Directions for this task => Your answer should repeat every line of the records below in which the word "video" appears.

Entries supplied =>
..............................

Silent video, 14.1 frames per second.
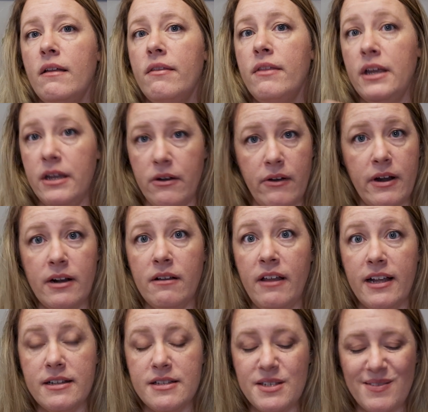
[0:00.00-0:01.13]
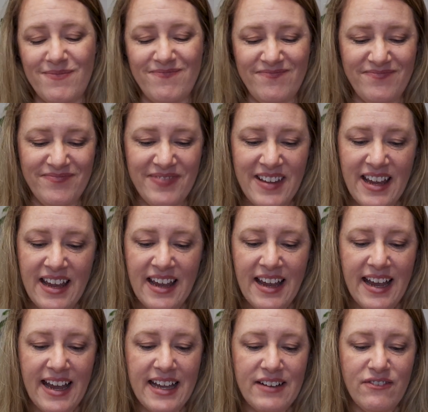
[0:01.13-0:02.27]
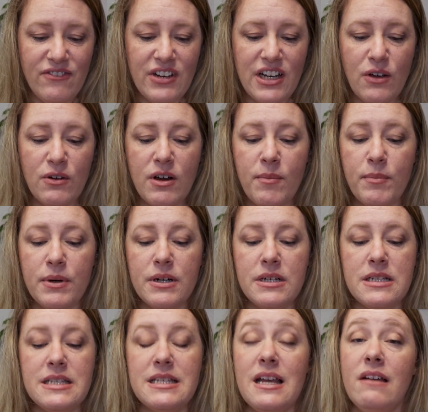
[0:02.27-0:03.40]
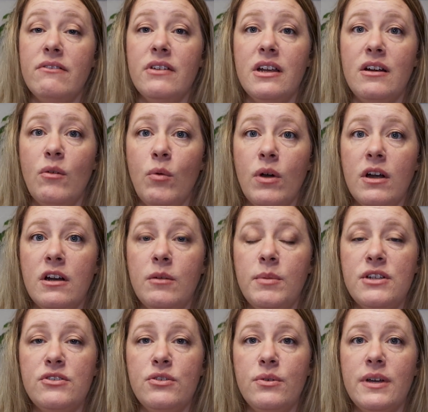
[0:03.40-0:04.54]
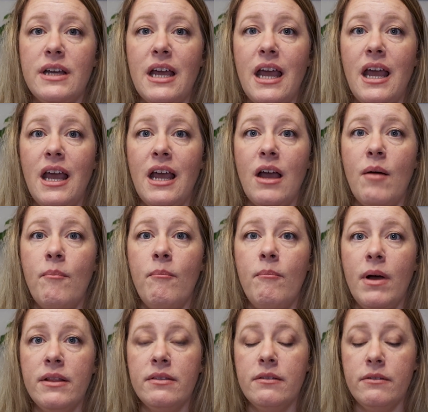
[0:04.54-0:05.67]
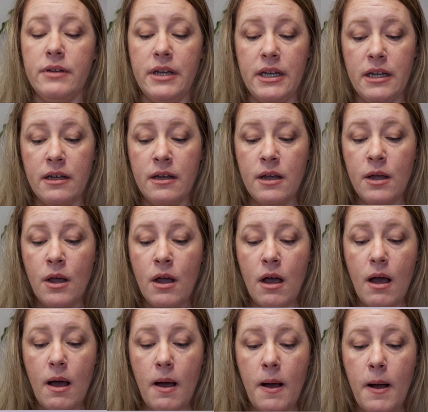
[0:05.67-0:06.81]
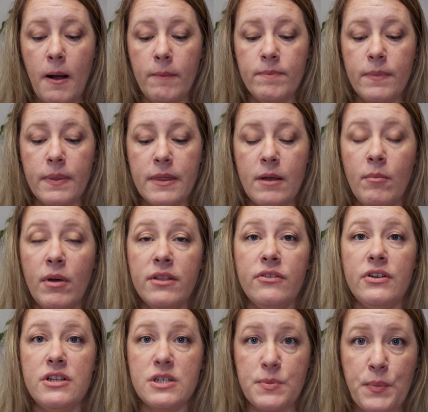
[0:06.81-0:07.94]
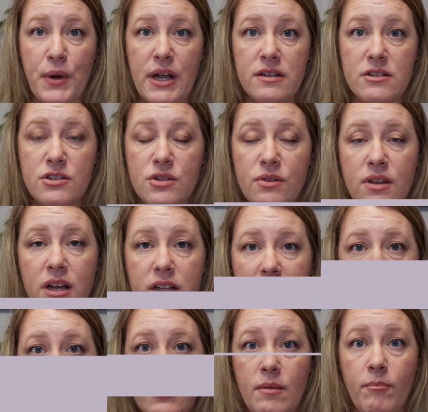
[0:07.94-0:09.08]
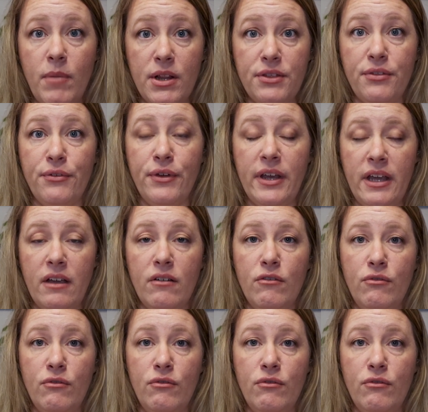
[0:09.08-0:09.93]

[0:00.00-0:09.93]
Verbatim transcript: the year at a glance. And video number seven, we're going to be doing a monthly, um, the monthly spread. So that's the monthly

..............................

Exercise answer =>
Silent video, 14.1 frames per second.
Verbatim transcript: the year at a glance. And video number seven, we're going to be doing a monthly, um, the monthly spread. So that's the monthly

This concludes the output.